Sancar explained: "DNA has four normal bases: two purines - adenine and guanine - and two pyrimidines - cytosine and thymine. When these bases are damaged, and there is something abnormal in their structure, the question arises: How does the DNA repair process detect that abnormality? In the PNAS paper we showed that it is detected by the ATR protein we identified, so when there is an abnormality in the form of pryimidine dimers, the protein binds to it and becomes activated to phosphorylation. It stops the cells from proliferating - from dividing - and becoming cancerous.
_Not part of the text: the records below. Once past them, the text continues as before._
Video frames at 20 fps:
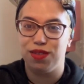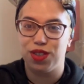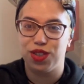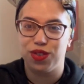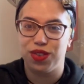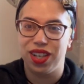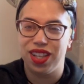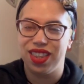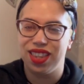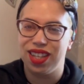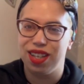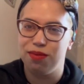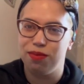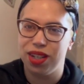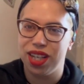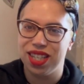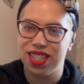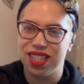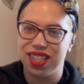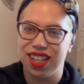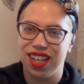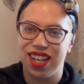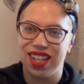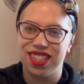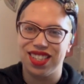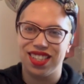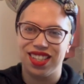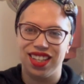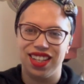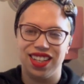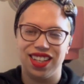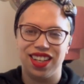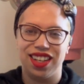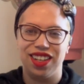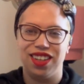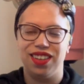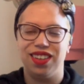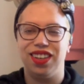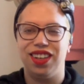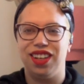strength, and blessing, guys. Take
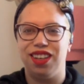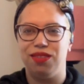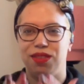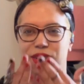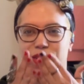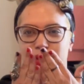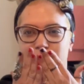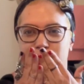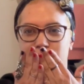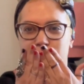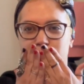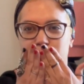care. Love you all.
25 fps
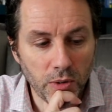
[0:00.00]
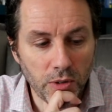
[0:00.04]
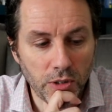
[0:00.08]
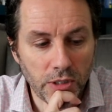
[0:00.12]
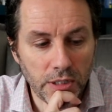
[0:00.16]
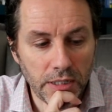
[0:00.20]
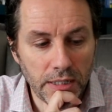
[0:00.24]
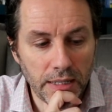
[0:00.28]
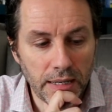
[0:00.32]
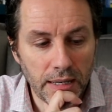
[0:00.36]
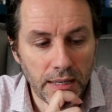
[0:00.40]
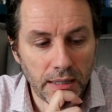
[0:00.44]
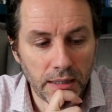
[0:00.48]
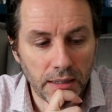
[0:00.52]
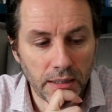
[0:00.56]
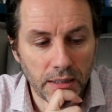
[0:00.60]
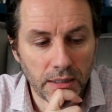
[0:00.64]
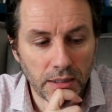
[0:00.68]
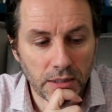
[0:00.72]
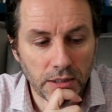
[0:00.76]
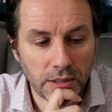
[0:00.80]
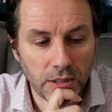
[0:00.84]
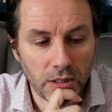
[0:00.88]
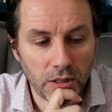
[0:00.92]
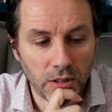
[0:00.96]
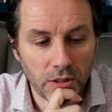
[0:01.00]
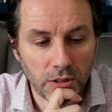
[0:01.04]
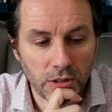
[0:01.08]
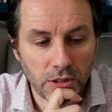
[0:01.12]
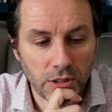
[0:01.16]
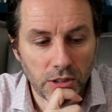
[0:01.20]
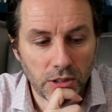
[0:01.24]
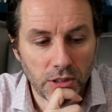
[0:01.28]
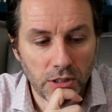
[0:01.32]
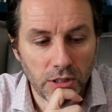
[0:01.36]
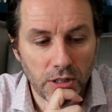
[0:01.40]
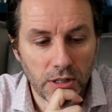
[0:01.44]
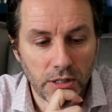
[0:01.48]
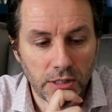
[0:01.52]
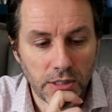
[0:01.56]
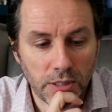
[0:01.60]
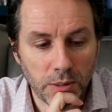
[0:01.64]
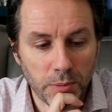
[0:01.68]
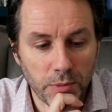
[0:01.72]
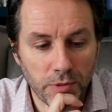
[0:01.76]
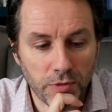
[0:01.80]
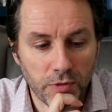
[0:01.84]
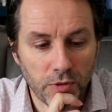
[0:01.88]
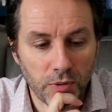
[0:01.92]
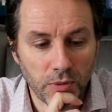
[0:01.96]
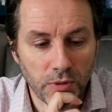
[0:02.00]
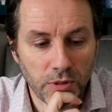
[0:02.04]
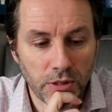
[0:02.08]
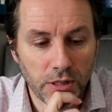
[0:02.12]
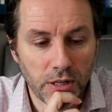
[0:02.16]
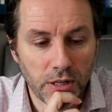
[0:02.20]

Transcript: UCL Dance Society before the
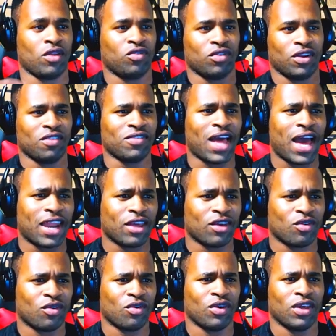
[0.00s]
to this
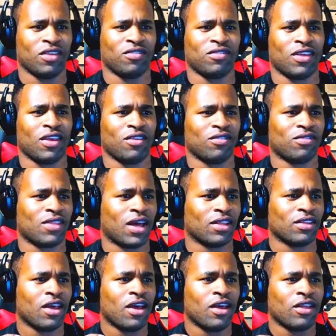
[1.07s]
article, it says that
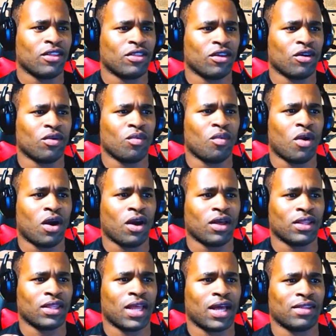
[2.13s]
the one
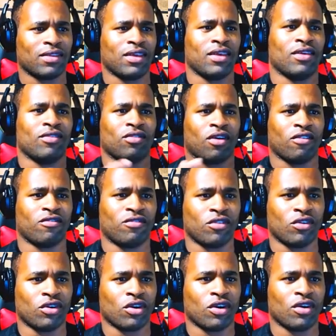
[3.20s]
that is of
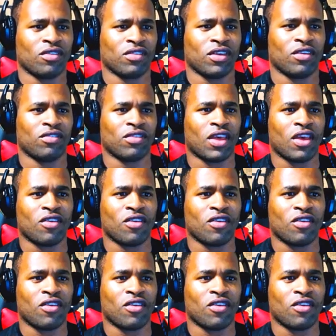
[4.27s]
focus is a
"The DNA damage is called pyrimidine dimer," Sancar went on. "Two adjacent pyrimidines are linked to one another by ultraviolet damage, and that blocks cell replication. It interferes with DNA function, and can promote malignancy. We use UV lesions just as a convenient, experimental source of DNA damage, but this will work equally well on cisplatin damage. Cisplatin is the commonest anticancer drug. And cancer chemotherapy is also a major source of DNA impairment.

"In the first approach, we damage DNA in cancer cells. They may have normal checkpoints, but if you interfere with them, they will die. The second way is simply to interfere with the checkpoint mechanism without any damage, and the cell will die.
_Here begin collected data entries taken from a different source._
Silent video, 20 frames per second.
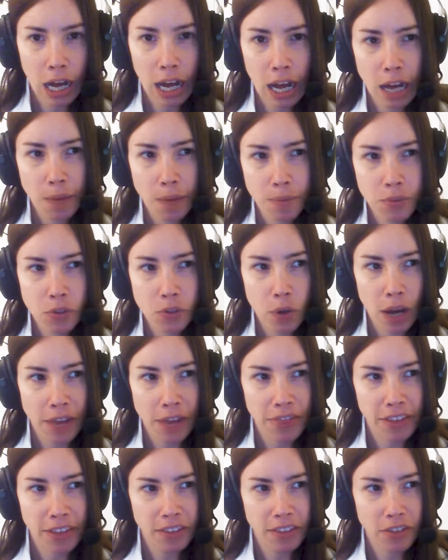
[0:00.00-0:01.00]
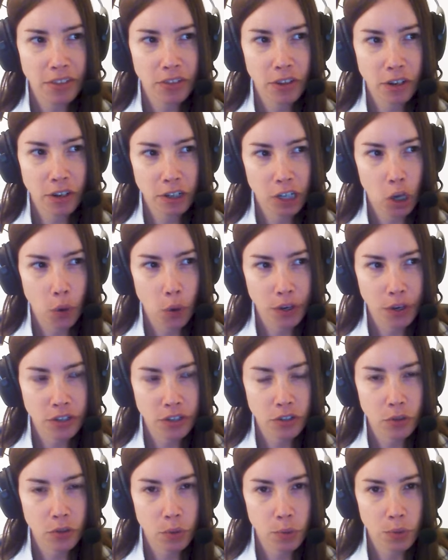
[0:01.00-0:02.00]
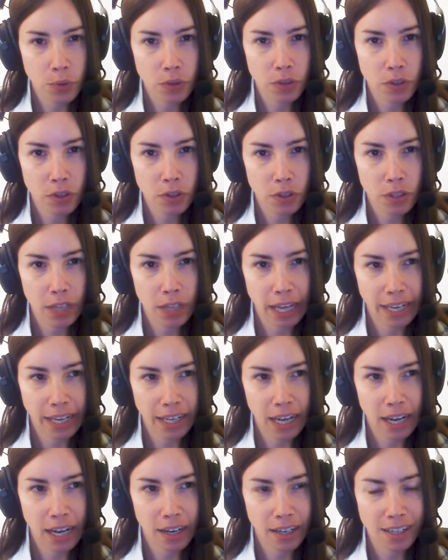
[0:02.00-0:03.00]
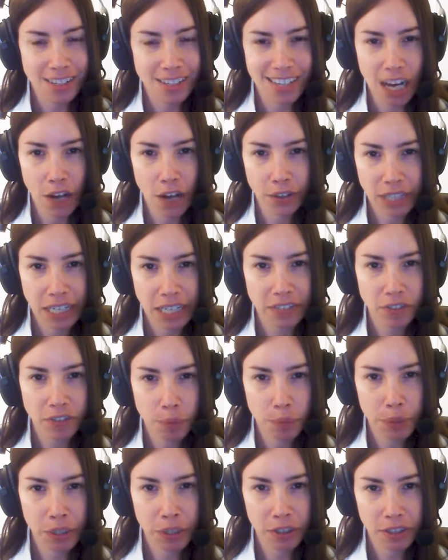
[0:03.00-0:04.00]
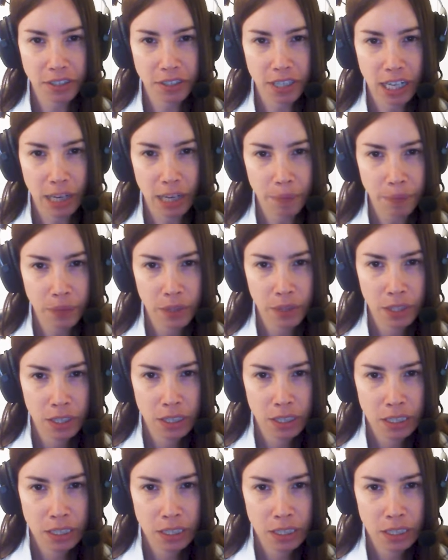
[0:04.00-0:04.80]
So I think that they're going to like kind of consolidate for a period of time.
"We know that when there is damage, it initiates a signaling cascade to stop cells from replicating. Lots of the molecular players along this pathway has been known for a number of years, but what signals the damage to initiate the entire process hasn't been known. So our contribution is to report that this ATR protein is involved in initiating that cascade signal upon sensing damage by UV, cisplatin or other cancer-causing DNA mutations."

To find out if ATR directly sensed damaged DNA, Sancar and his co-authors purified and tagged the ATR protein from human fibroblast cells They incubated the tagged protein with bits of normal DNA or fragments mutated by UV radiation. ATR bound more often to damaged than to undamaged DNA, and its activity increased.

"Now since submitting our PNAS paper," he continued, "we are investigating the interaction of this protein with other DNA damages, and its interaction with other proteins - to define the signaling pathway better. And recently we have identified novel proteins that are interacting with ATR."

Anticancer Chemotherapy Vs. Biotherapy

"But I think from a pharmaceutical standpoint," he pointed out, "the importance is that this signaling pathway is considered by many pharma companies a major anticancer target for either chemotherapy or biotherapy." In the latter category, Sancar included "prodrugs identified as not interfering with the signaling pathway that's initiated by ATR." Sancar said those don't strictly qualify as chemotherapy and neither would the miracle drug Genvec. "It's a drug that specifically binds to cancer protein, and kills cancer cells. Those kinds of approaches, as well as treating cancers with interferon or antibodies, are called biotherapy."

Sancar revealed, "Actually I have just become a collaborating consultant to a biotech company myself, which encourages me to go into this field - the way that cancer treatment is going. They really haven't started doing anything on this. The company has its own specialties, and is looking for new research areas or product targets. DNA damage recognition," Sancar concluded, "is one target I suggested."